▶ Saved entries:
□ □ □ □ □
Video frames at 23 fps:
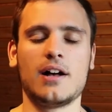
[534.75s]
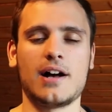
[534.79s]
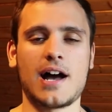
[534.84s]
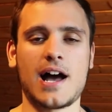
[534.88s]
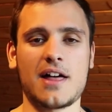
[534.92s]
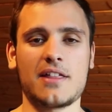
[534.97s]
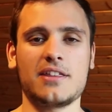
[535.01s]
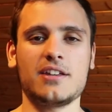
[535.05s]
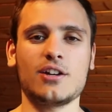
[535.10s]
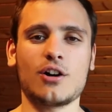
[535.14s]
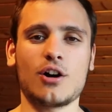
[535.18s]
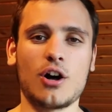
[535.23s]

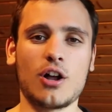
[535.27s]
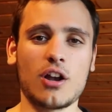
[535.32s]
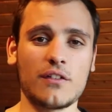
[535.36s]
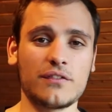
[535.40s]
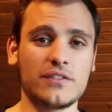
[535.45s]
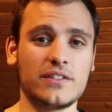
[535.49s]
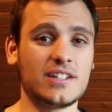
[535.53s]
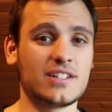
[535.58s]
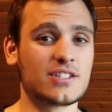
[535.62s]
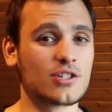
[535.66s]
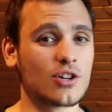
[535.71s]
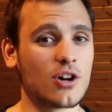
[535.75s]
Adding all of
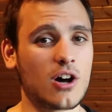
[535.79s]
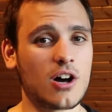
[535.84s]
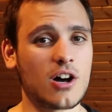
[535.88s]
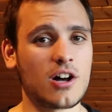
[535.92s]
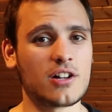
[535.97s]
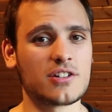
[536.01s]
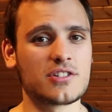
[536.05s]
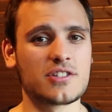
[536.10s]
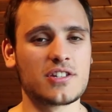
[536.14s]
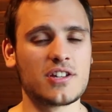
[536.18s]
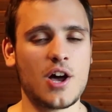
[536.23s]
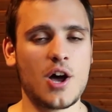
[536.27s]
these
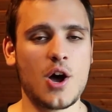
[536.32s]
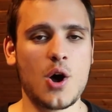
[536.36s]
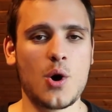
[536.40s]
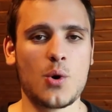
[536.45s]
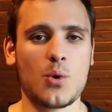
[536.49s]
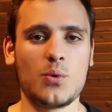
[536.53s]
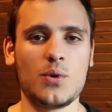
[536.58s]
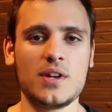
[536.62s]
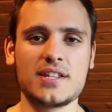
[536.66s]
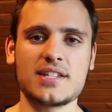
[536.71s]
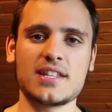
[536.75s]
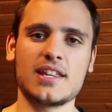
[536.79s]
costs,
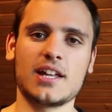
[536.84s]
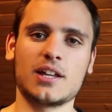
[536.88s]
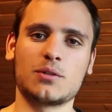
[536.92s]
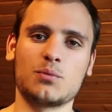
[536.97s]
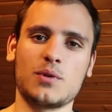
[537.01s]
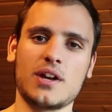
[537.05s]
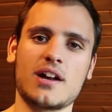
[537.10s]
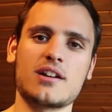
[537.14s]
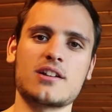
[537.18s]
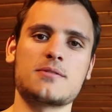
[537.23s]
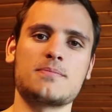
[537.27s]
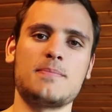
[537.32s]
we see that
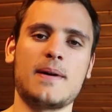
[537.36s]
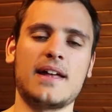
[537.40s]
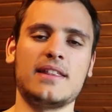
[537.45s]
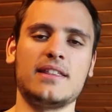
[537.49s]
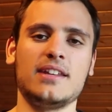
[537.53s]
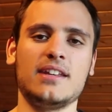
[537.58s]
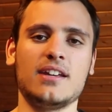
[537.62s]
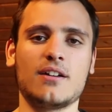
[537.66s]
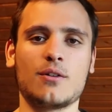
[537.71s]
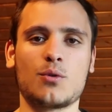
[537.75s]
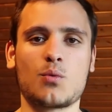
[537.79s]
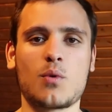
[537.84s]
we are
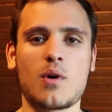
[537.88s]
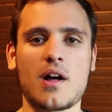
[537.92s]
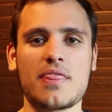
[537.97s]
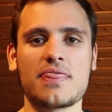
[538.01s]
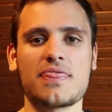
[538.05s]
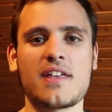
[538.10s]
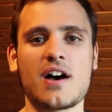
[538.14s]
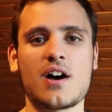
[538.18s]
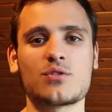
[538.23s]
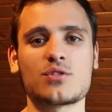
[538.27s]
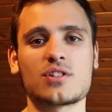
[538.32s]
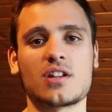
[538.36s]
spending
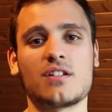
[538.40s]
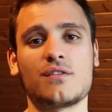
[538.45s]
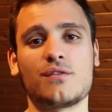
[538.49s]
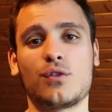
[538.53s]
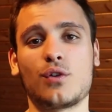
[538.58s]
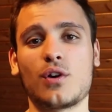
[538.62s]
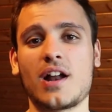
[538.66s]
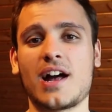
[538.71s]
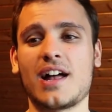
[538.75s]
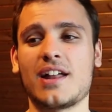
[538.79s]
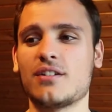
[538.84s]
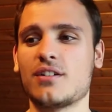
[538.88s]

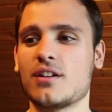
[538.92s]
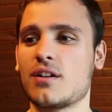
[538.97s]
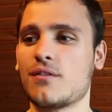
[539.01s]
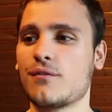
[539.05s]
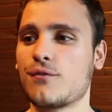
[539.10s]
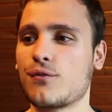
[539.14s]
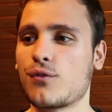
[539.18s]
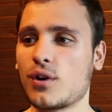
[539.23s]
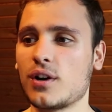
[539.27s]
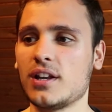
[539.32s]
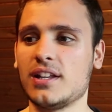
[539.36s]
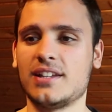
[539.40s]

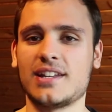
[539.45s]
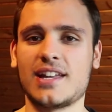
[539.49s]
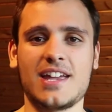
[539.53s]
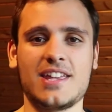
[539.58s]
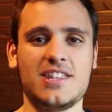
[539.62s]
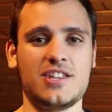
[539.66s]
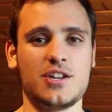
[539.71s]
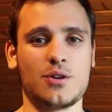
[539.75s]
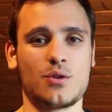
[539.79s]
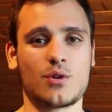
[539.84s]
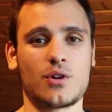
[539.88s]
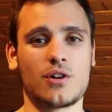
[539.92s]
1,449
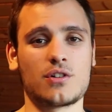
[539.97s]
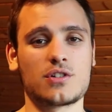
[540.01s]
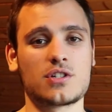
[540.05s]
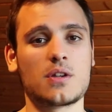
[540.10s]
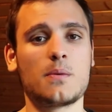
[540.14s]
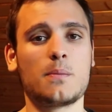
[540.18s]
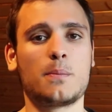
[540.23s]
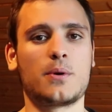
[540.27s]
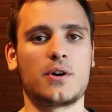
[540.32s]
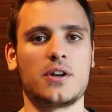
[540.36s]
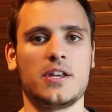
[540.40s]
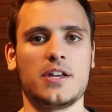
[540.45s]

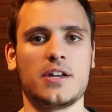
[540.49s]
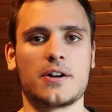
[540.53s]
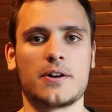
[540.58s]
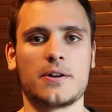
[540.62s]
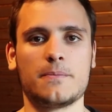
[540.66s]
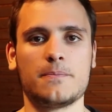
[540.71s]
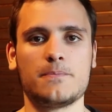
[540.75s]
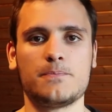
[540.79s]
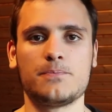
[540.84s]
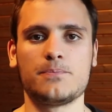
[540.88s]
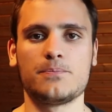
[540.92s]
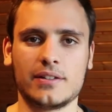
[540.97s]
euros per year.
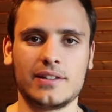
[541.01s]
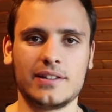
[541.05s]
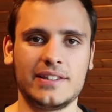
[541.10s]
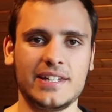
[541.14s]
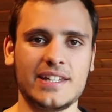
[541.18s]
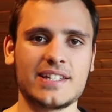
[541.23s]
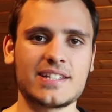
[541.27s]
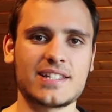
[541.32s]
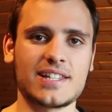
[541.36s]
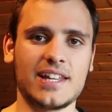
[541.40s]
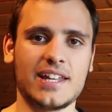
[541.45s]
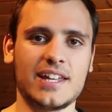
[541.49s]

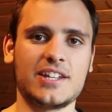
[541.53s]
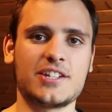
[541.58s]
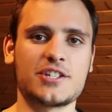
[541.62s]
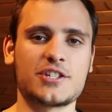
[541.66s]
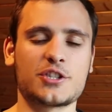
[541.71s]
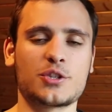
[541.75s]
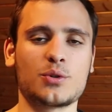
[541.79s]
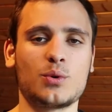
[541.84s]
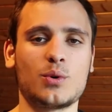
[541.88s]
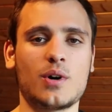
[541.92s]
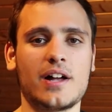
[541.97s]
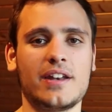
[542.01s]
This leads
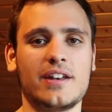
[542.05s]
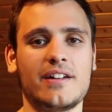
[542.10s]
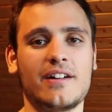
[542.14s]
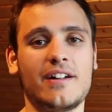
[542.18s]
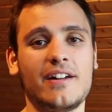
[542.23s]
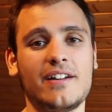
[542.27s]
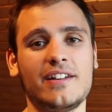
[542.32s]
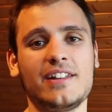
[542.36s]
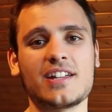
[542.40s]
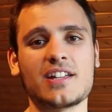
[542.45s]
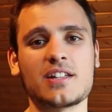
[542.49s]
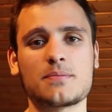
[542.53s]
to an
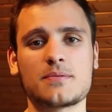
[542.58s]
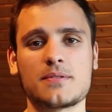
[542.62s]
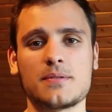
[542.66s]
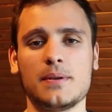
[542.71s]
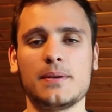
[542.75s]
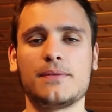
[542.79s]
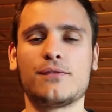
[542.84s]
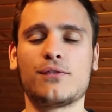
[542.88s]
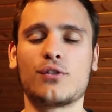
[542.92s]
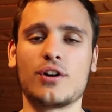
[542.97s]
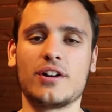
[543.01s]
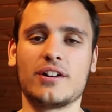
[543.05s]
earnings
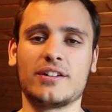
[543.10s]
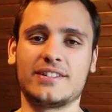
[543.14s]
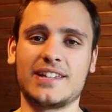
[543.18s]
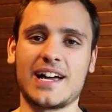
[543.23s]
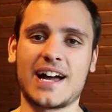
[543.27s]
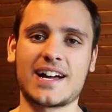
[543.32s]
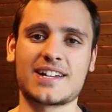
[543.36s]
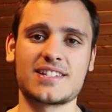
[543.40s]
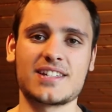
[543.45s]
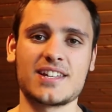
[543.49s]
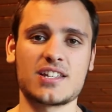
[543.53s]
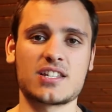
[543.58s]
before
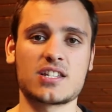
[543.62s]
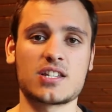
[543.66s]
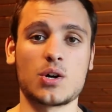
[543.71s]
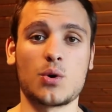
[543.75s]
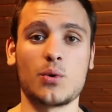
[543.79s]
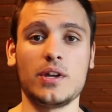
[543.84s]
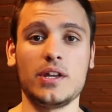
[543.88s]
taxes, so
□ □ □ □ □
▶ PROBLEM REQUIREMENTS: Word for word, please reproduce each entry above and leave out every picture.

▶ RESPONSE:
Video frames at 23 fps:
[534.75s]
[534.79s]
[534.84s]
[534.88s]
[534.92s]
[534.97s]
[535.01s]
[535.05s]
[535.10s]
[535.14s]
[535.18s]
[535.23s]

[535.27s]
[535.32s]
[535.36s]
[535.40s]
[535.45s]
[535.49s]
[535.53s]
[535.58s]
[535.62s]
[535.66s]
[535.71s]
[535.75s]
Adding all of
[535.79s]
[535.84s]
[535.88s]
[535.92s]
[535.97s]
[536.01s]
[536.05s]
[536.10s]
[536.14s]
[536.18s]
[536.23s]
[536.27s]
these
[536.32s]
[536.36s]
[536.40s]
[536.45s]
[536.49s]
[536.53s]
[536.58s]
[536.62s]
[536.66s]
[536.71s]
[536.75s]
[536.79s]
costs,
[536.84s]
[536.88s]
[536.92s]
[536.97s]
[537.01s]
[537.05s]
[537.10s]
[537.14s]
[537.18s]
[537.23s]
[537.27s]
[537.32s]
we see that
[537.36s]
[537.40s]
[537.45s]
[537.49s]
[537.53s]
[537.58s]
[537.62s]
[537.66s]
[537.71s]
[537.75s]
[537.79s]
[537.84s]
we are
[537.88s]
[537.92s]
[537.97s]
[538.01s]
[538.05s]
[538.10s]
[538.14s]
[538.18s]
[538.23s]
[538.27s]
[538.32s]
[538.36s]
spending
[538.40s]
[538.45s]
[538.49s]
[538.53s]
[538.58s]
[538.62s]
[538.66s]
[538.71s]
[538.75s]
[538.79s]
[538.84s]
[538.88s]

[538.92s]
[538.97s]
[539.01s]
[539.05s]
[539.10s]
[539.14s]
[539.18s]
[539.23s]
[539.27s]
[539.32s]
[539.36s]
[539.40s]

[539.45s]
[539.49s]
[539.53s]
[539.58s]
[539.62s]
[539.66s]
[539.71s]
[539.75s]
[539.79s]
[539.84s]
[539.88s]
[539.92s]
1,449
[539.97s]
[540.01s]
[540.05s]
[540.10s]
[540.14s]
[540.18s]
[540.23s]
[540.27s]
[540.32s]
[540.36s]
[540.40s]
[540.45s]

[540.49s]
[540.53s]
[540.58s]
[540.62s]
[540.66s]
[540.71s]
[540.75s]
[540.79s]
[540.84s]
[540.88s]
[540.92s]
[540.97s]
euros per year.
[541.01s]
[541.05s]
[541.10s]
[541.14s]
[541.18s]
[541.23s]
[541.27s]
[541.32s]
[541.36s]
[541.40s]
[541.45s]
[541.49s]

[541.53s]
[541.58s]
[541.62s]
[541.66s]
[541.71s]
[541.75s]
[541.79s]
[541.84s]
[541.88s]
[541.92s]
[541.97s]
[542.01s]
This leads
[542.05s]
[542.10s]
[542.14s]
[542.18s]
[542.23s]
[542.27s]
[542.32s]
[542.36s]
[542.40s]
[542.45s]
[542.49s]
[542.53s]
to an
[542.58s]
[542.62s]
[542.66s]
[542.71s]
[542.75s]
[542.79s]
[542.84s]
[542.88s]
[542.92s]
[542.97s]
[543.01s]
[543.05s]
earnings
[543.10s]
[543.14s]
[543.18s]
[543.23s]
[543.27s]
[543.32s]
[543.36s]
[543.40s]
[543.45s]
[543.49s]
[543.53s]
[543.58s]
before
[543.62s]
[543.66s]
[543.71s]
[543.75s]
[543.79s]
[543.84s]
[543.88s]
taxes, so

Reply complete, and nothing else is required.